Rider Jackson said, “You didn’t tell the prize officer you were a flight engineer.”
“I gave him my name and rank and number. It was all he deserved to know.”
Carver was too proud to ask what this was all about, but he was pretty sure it had something to do with Mr. Kanza’s financial difficulties. Everyone who worked for Mr. Kanza knew he was in trouble. He’d borrowed to expand his little fleet, but he hadn’t found enough new business to service the loan, and his creditors were bearing down on him.
Rider Jackson said, “I guess you think you should have been sent home.”
“That’s what we did with our prisoners of war.”
“Because your side lost the war.”
“We’d have sent them back even if we’d won. The Alliance doesn’t treat people like property.”

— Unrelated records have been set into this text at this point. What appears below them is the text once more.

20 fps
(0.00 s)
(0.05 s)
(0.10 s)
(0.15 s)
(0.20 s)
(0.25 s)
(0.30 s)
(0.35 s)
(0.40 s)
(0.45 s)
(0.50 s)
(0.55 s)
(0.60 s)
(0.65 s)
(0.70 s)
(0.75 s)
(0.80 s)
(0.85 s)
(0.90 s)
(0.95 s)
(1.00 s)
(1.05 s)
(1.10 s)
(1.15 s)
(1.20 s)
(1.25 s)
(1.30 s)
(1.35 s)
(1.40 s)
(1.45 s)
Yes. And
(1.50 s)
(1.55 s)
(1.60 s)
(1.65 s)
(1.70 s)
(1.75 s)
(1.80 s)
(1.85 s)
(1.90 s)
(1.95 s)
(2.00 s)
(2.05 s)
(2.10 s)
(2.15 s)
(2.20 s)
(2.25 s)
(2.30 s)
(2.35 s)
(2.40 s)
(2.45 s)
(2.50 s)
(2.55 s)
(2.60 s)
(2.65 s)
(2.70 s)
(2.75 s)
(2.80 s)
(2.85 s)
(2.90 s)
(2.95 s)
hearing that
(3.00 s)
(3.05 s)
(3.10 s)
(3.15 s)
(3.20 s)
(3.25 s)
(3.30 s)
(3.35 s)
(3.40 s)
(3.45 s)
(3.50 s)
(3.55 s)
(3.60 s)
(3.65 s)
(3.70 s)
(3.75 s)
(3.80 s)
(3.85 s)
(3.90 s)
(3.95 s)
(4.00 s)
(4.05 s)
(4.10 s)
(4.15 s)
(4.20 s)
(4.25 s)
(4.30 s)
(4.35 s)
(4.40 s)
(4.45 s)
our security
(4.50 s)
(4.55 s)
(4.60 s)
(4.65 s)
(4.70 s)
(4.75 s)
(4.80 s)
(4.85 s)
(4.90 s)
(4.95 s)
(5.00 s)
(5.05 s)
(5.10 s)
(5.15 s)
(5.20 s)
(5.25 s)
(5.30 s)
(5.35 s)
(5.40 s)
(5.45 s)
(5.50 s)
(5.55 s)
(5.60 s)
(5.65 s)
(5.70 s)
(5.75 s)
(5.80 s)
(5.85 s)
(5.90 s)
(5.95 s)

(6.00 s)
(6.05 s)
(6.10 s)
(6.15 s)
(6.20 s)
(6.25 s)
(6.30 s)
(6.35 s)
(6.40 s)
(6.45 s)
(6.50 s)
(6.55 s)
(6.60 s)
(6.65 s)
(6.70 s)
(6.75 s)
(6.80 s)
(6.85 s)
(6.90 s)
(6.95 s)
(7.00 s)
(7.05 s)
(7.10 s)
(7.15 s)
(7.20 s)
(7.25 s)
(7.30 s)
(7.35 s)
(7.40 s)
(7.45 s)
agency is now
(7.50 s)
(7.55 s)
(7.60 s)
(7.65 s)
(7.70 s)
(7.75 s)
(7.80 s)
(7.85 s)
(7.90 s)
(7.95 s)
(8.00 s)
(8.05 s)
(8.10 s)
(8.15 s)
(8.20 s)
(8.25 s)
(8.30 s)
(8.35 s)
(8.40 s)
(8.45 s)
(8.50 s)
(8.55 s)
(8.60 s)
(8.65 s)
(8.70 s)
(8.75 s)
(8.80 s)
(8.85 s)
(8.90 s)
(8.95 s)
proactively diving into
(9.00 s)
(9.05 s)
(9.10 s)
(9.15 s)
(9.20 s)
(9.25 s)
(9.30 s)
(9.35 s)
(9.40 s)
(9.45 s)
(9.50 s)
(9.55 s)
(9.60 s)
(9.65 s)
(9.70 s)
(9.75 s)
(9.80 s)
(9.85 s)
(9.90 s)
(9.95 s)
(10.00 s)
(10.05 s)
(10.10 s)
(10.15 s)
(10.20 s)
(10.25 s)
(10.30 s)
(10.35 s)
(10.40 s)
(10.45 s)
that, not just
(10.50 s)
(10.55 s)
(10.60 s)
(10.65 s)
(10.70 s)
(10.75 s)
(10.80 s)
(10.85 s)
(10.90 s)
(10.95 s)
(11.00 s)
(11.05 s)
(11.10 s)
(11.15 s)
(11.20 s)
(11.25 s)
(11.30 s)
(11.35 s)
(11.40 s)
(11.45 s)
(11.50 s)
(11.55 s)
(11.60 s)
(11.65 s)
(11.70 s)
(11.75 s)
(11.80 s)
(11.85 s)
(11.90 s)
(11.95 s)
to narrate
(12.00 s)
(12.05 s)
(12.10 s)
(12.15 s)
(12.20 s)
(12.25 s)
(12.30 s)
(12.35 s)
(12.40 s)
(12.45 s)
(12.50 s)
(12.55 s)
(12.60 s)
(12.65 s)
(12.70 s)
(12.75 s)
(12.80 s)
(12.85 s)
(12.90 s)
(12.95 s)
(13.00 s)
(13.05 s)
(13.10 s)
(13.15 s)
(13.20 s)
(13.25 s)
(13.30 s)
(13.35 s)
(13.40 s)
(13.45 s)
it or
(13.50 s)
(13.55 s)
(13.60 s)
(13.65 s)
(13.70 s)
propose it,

Carver was beginning to like Rider Jackson. He seemed like the kind of man who preferred straight talk to evasion and exaggeration, who would stick to the truth even if it was uncomfortable or inconvenient. Which was probably why he’d been sent to this backwater, Carver thought; forthright officers have a tendency to damage their careers by talking back to their superiors.
Mr. Kanza said, “If my data miner hadn’t uncovered his service record and traced him, he’d still be working in the pharm factories.”
Rider Jackson ignored this, saying to Carver, “You have a brother. He served in the Alliance Navy too.”